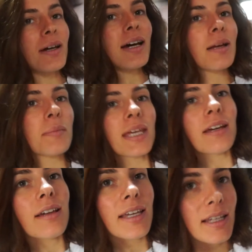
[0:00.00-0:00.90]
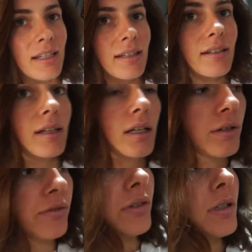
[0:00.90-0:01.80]
I'm here in
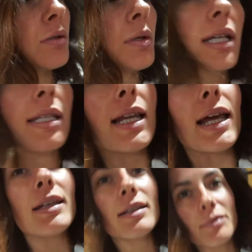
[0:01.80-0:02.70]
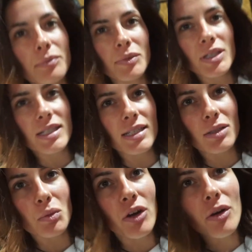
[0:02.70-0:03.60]
Fitness Works today because this
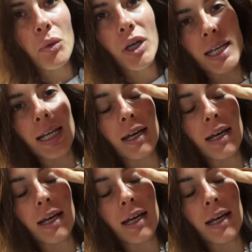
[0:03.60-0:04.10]
is where I'm working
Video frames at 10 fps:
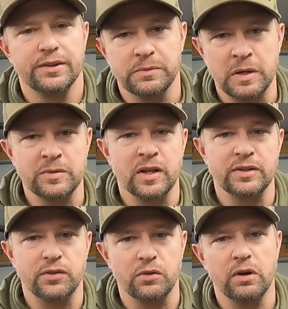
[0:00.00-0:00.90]
Sometimes I
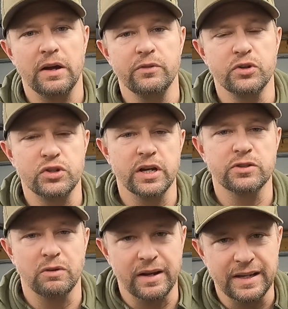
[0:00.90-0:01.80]
like to throw heavier
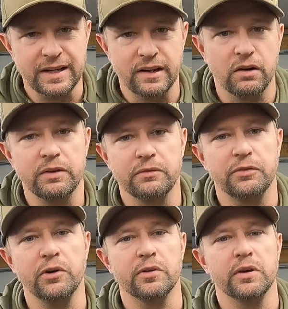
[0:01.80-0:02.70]
jigs so I can get it out even
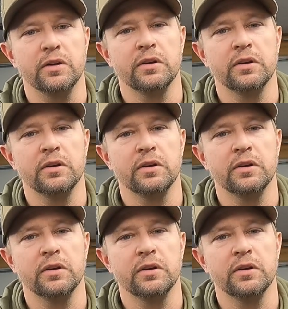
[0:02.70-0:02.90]
further.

::::::::

> **REQUIREMENT**: Please return the lines above exactly, with the pictures omitted.

> **REPLY**:
[0:00.00-0:00.90]
[0:00.90-0:01.80]
I'm here in
[0:01.80-0:02.70]
[0:02.70-0:03.60]
Fitness Works today because this
[0:03.60-0:04.10]
is where I'm working
Video frames at 10 fps:
[0:00.00-0:00.90]
Sometimes I
[0:00.90-0:01.80]
like to throw heavier
[0:01.80-0:02.70]
jigs so I can get it out even
[0:02.70-0:02.90]
further.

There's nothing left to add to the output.